Environmental Working Group’s Guide to Eating Seafood

The Environmental Working Group (EWG) has long been famous for their Dirty Dozen and Clean Fifteen guide to purchasing produce.  It rates produce based on the pesticide and herbicide residue, and recommends for or against consuming certain varieties of fruit and vegetables. It is updated every year and is a great guide which can be used to determine which items to purchase as organic. Check out the latest version here: http://www.ewg.org/foodnews/

The EWG recently released a new guide to purchasing seafood which rates different species of fish based on their mercury content, and omega 3 content. So those varieties which have lower mercury content, and higher omega 3 contents are rated highest.

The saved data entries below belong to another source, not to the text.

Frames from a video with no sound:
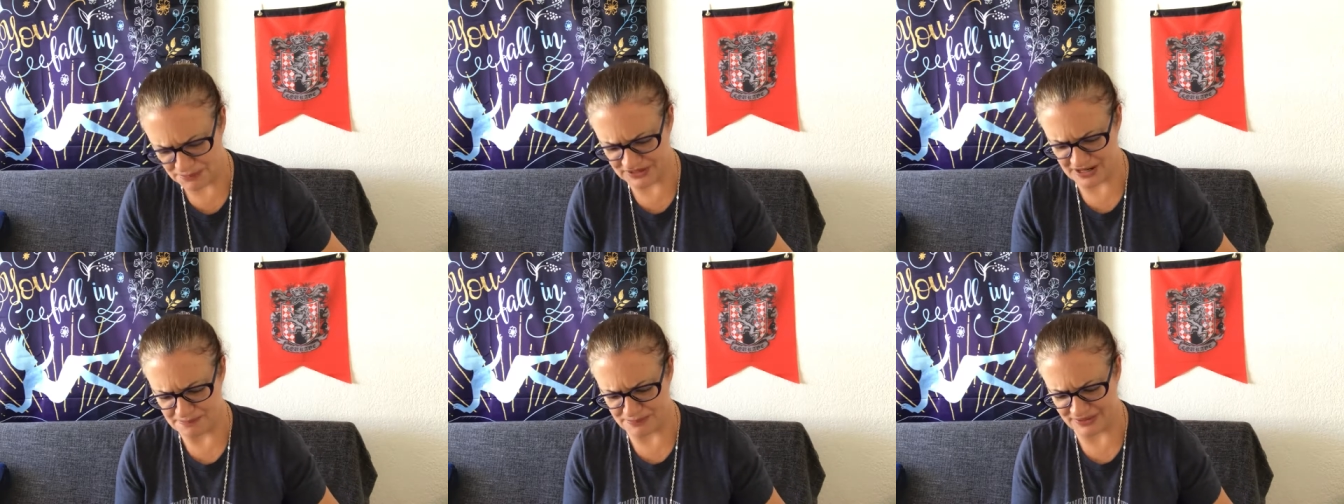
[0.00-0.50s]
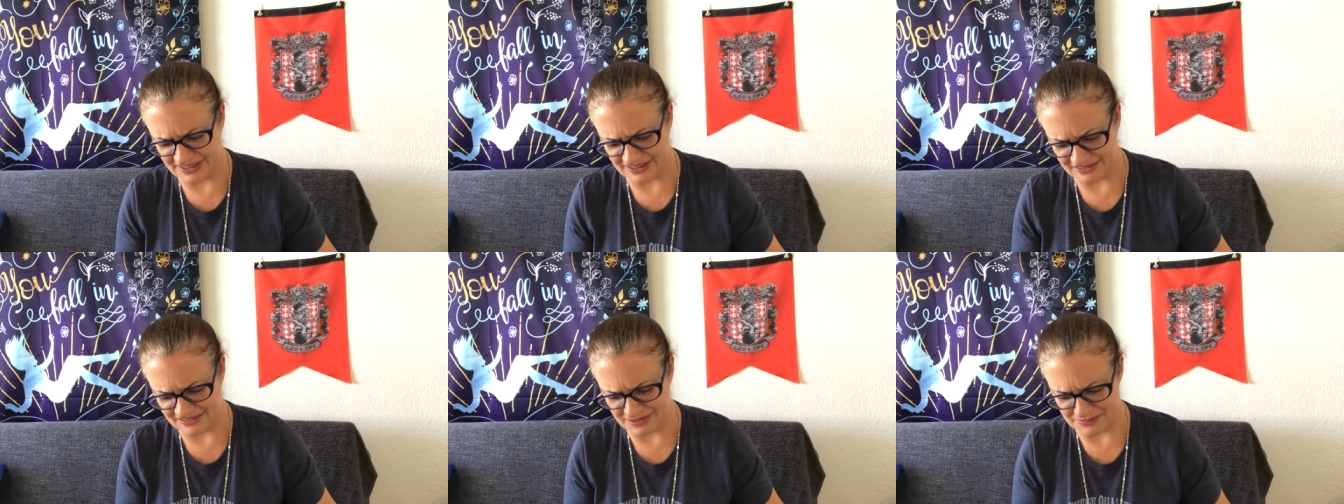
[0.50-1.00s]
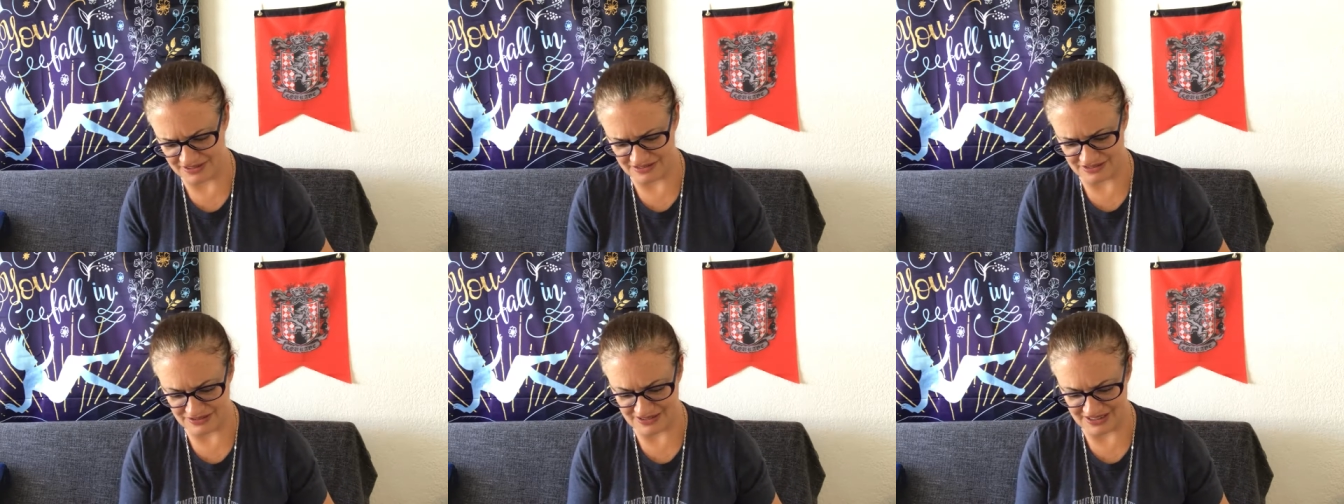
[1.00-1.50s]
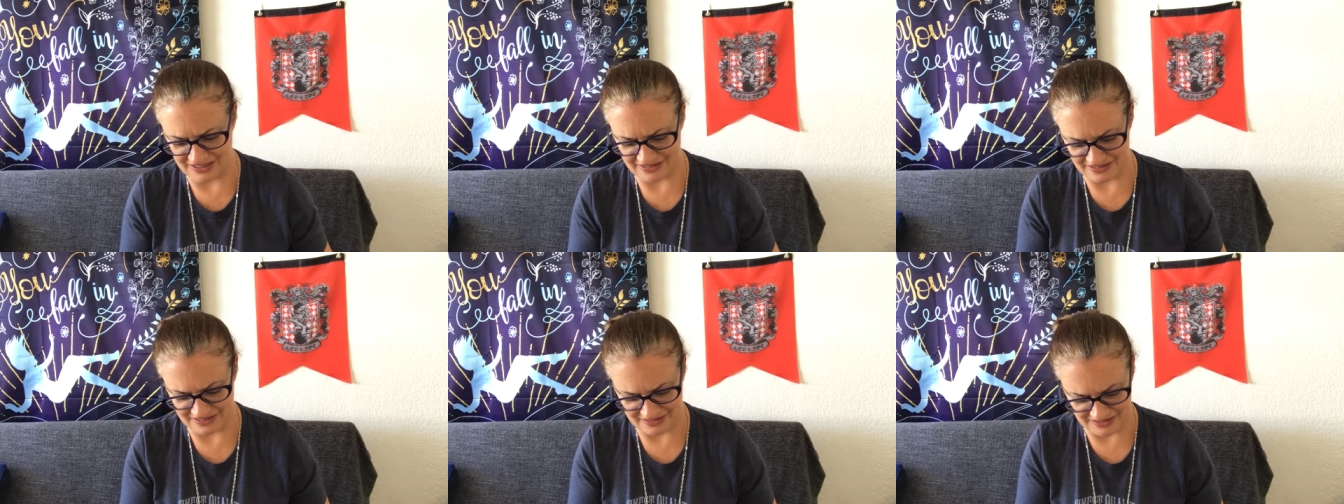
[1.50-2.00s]
put it on a plate or something so it
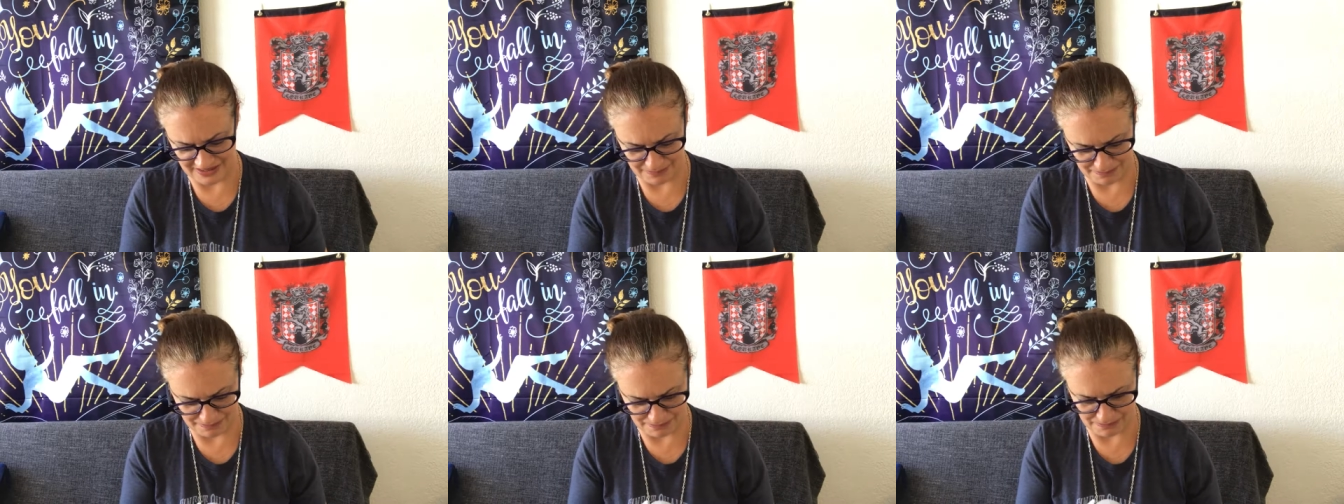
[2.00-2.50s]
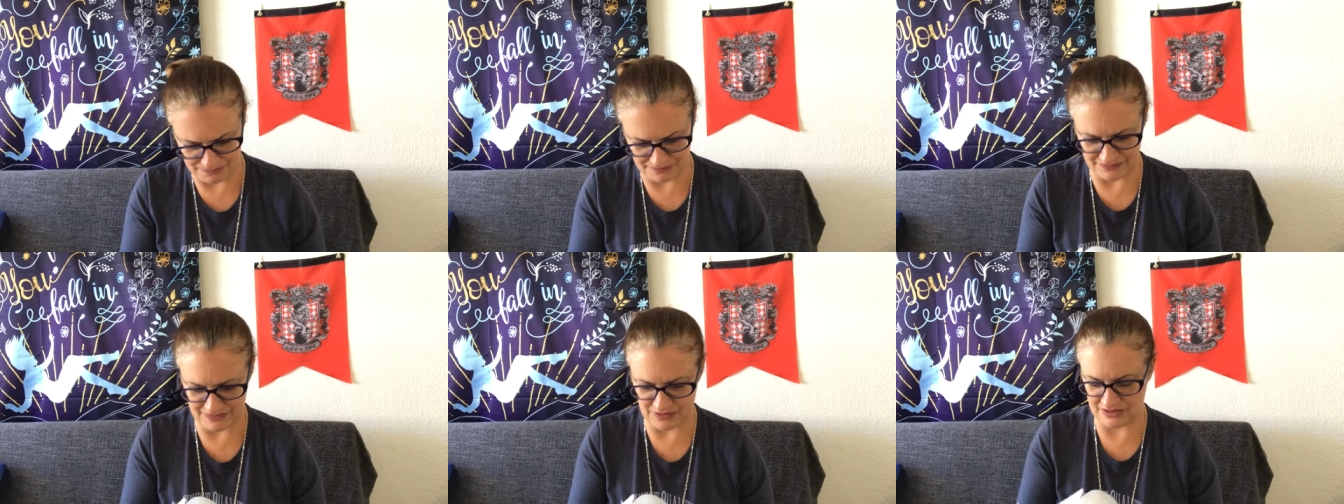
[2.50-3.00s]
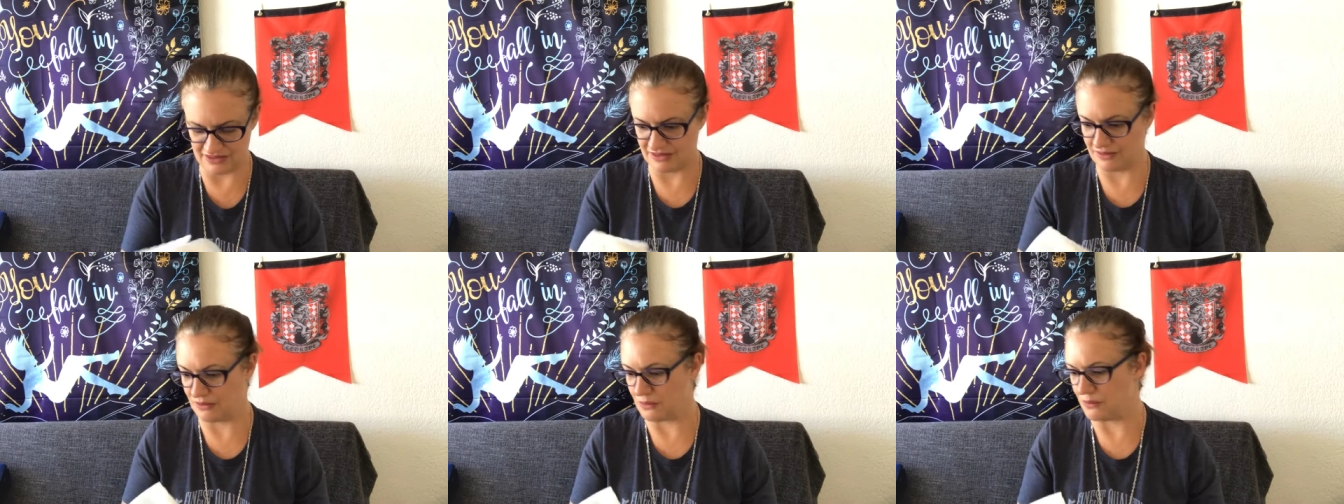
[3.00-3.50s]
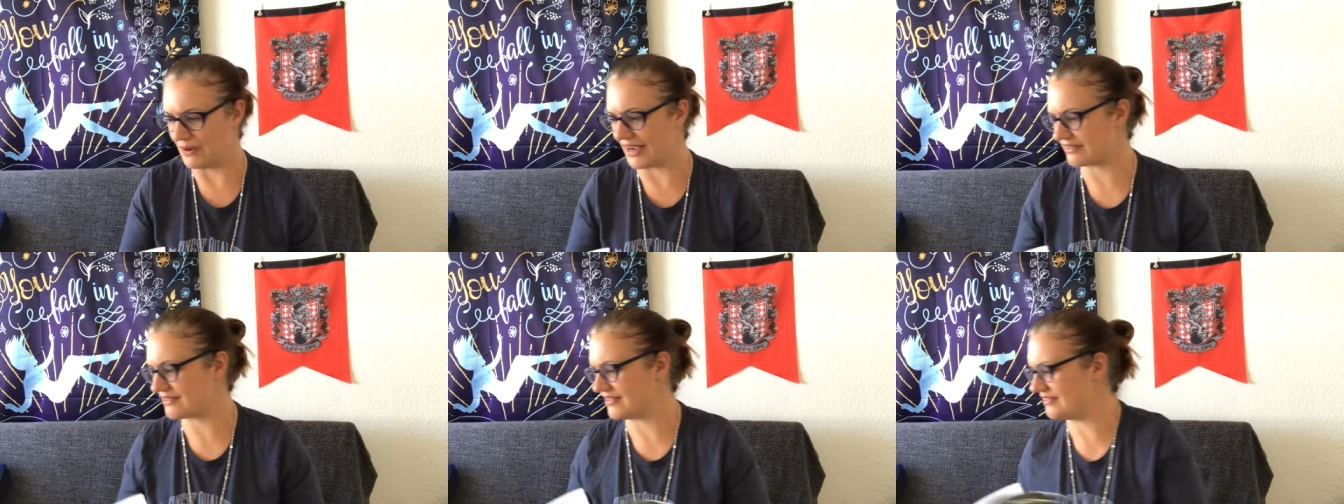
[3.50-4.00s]
doesn't, like, the
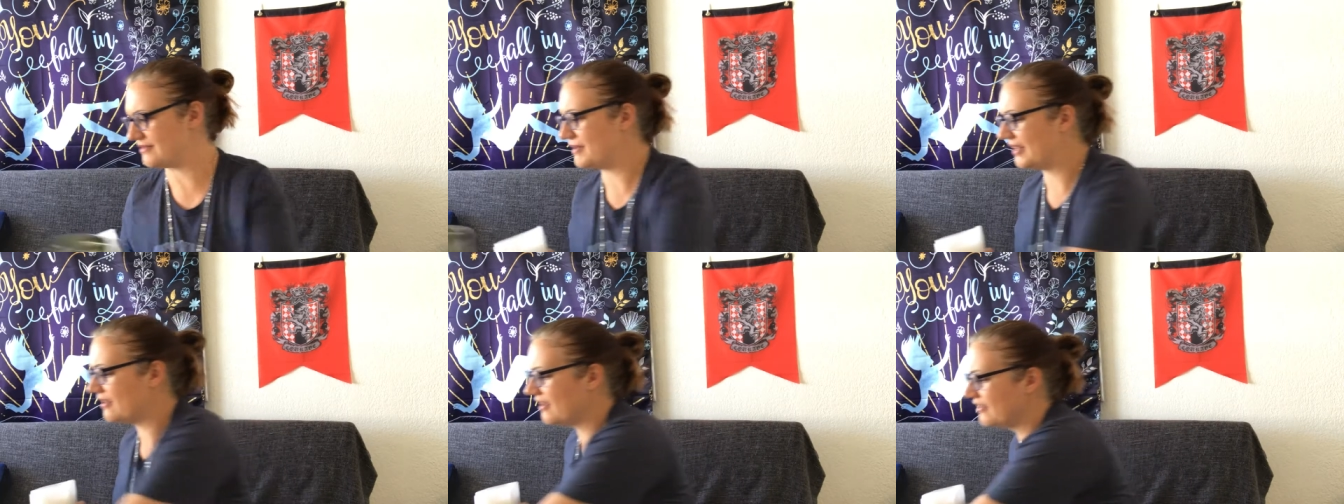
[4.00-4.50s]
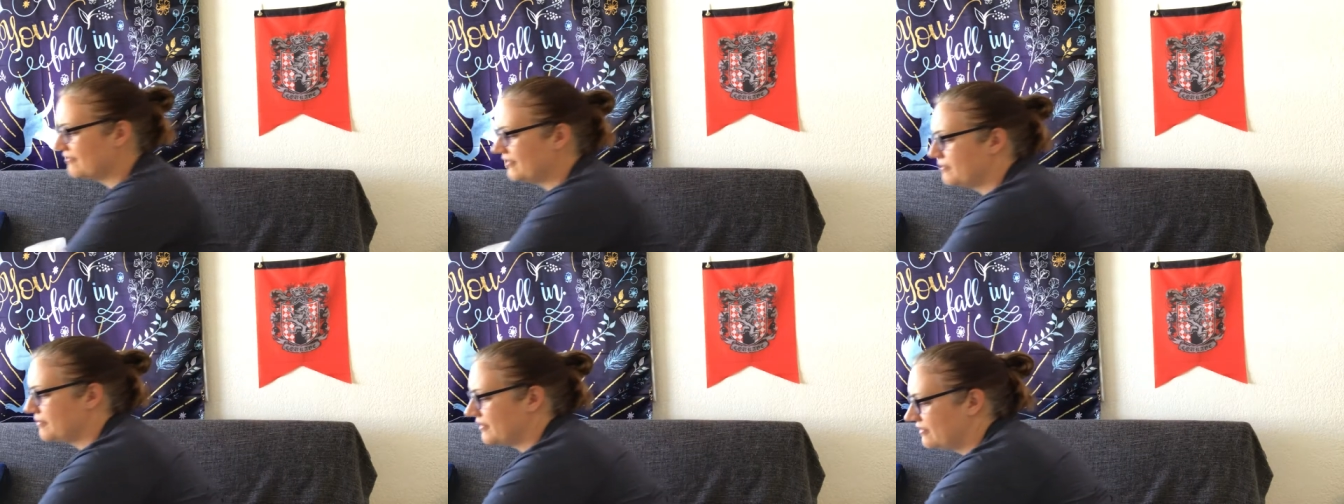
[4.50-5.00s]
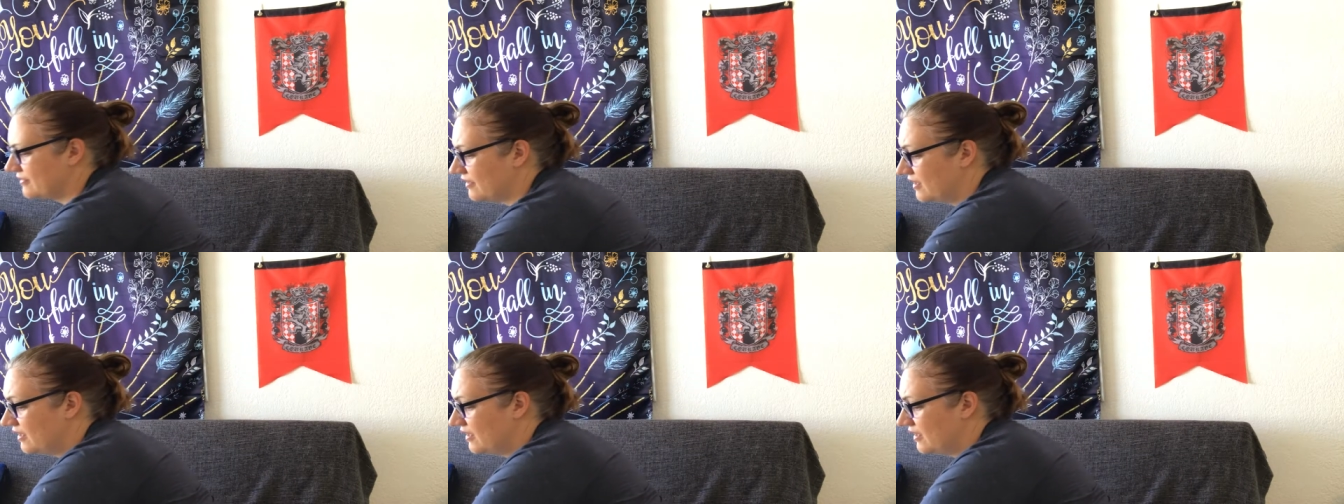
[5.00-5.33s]
wax doesn't melt all over the place.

And those varieties which have high mercury content are rated lower, and in fact come with a warning about how much, if any, can be safely consumed on a weekly basis.

Benefits of Omega 3

Omega 3 fatty acids have hit the mainstream in the past few years as people have started to realize that good fats are our friends, not enemies.  Now you’ll find omega 3 oils advertised on everything from eggs, to cheese, to baked goods. Omega 3’s are considered essential fatty acids because our bodies cannot manufacture them, and we therefore need to eat them to see their benefits.  They are crucial for our cardiovascular health, and the health of our brains, and they are highly anti-inflammatory so are beneficial for all inflammation based conditions and diseases, such as arthritis. Fish is one of the best sources of concentrated omega 3, with a 3 oz serving of Wild Salmon providing upwards of 2 grams of omega 3s. However, many types of fish contain high enough amounts of mercury to be considered toxic to our health.

Dangers of Mercury

Mercury can be very highly toxic in large quantities affecting the nervous system and impairing cognitive function.  Mercury is a heavy metal which bio-accumulates, meaning it does not get readily detoxed from our bodies through normal systems of elimination, and can accumulate in our fat stores becoming more and more toxic over time. It is therefore important to limit exposure in our daily lives including exposure through our food.

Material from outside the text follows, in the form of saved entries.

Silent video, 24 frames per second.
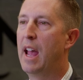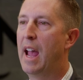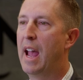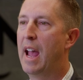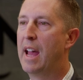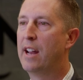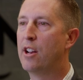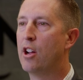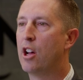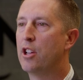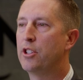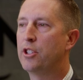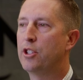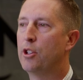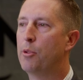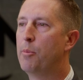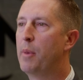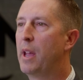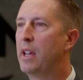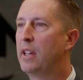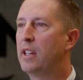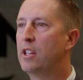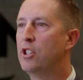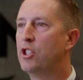and also
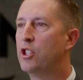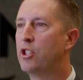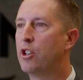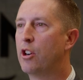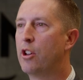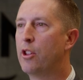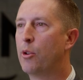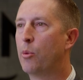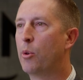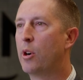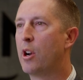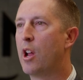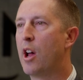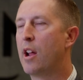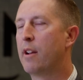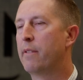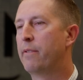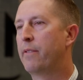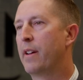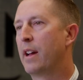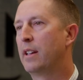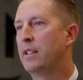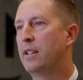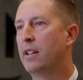making sure that we're not
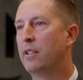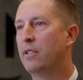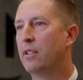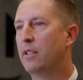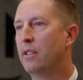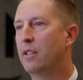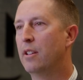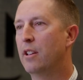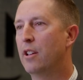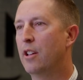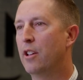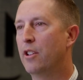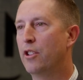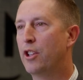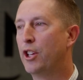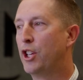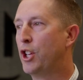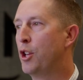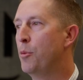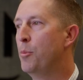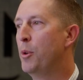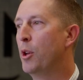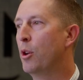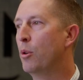affecting the
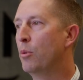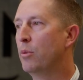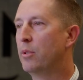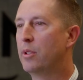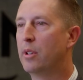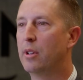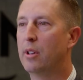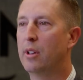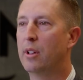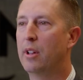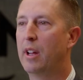commute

Seafood is one of the largest contributors to mercury load through our diets. Large predatory fish bio-accumulate mercury throughout their lifetimes and can be dangerous to consume. Ex. Shark, tuna and swordfish. Pregnant and lactating women need to be especially careful to avoid exposure to mercury as it is easily passed to a developing baby through the placenta, or to nursing infants through breast milk. Small children are also at risk as their developing minds are especially sensitive to the affects of mercury toxicity.

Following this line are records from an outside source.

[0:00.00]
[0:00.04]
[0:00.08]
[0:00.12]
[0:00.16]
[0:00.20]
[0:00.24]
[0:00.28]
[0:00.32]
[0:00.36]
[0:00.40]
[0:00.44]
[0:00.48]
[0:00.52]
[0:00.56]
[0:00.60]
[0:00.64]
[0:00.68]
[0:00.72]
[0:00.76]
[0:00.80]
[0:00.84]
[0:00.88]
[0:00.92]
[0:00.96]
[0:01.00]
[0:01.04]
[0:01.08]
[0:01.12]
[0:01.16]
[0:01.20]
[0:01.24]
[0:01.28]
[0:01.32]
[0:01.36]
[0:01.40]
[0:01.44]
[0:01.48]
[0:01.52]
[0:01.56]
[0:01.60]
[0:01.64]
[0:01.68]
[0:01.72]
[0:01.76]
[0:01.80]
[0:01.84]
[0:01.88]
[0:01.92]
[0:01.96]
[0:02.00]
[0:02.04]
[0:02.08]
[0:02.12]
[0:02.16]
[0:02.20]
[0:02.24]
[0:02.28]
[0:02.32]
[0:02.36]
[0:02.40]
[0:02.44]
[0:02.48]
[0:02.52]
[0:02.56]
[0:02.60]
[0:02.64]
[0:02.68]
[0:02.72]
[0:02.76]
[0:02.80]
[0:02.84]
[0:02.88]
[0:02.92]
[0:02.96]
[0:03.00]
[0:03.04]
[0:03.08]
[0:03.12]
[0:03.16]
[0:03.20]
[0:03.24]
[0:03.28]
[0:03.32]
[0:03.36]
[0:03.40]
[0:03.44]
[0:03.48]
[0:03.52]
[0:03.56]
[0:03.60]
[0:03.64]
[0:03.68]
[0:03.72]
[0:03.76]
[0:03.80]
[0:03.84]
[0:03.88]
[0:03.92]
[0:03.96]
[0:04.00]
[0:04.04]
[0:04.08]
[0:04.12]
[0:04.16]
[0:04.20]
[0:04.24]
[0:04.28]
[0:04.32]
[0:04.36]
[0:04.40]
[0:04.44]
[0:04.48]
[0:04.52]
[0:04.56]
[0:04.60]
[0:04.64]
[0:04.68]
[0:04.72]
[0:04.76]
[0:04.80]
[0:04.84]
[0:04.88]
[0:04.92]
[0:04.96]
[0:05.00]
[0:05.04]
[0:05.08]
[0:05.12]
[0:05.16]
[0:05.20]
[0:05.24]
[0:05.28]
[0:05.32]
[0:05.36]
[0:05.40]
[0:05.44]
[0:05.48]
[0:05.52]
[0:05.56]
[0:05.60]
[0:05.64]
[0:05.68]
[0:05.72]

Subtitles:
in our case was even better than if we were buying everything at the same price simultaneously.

The Environmental Working Groups new seafood guideline is a great resource to help determine which fish are safe to consume.  It has an added feature which will show you which types and quantities of fish you should consume based on your weight, age, gender, heart disease status, and whether you are planning children, pregnant or nursing. This is a fantastic, very well researched resource relevant for all consumers of seafood, and especially important for those who are at greatest risk for mercury toxicity such as pregnant and lactating women, and small children.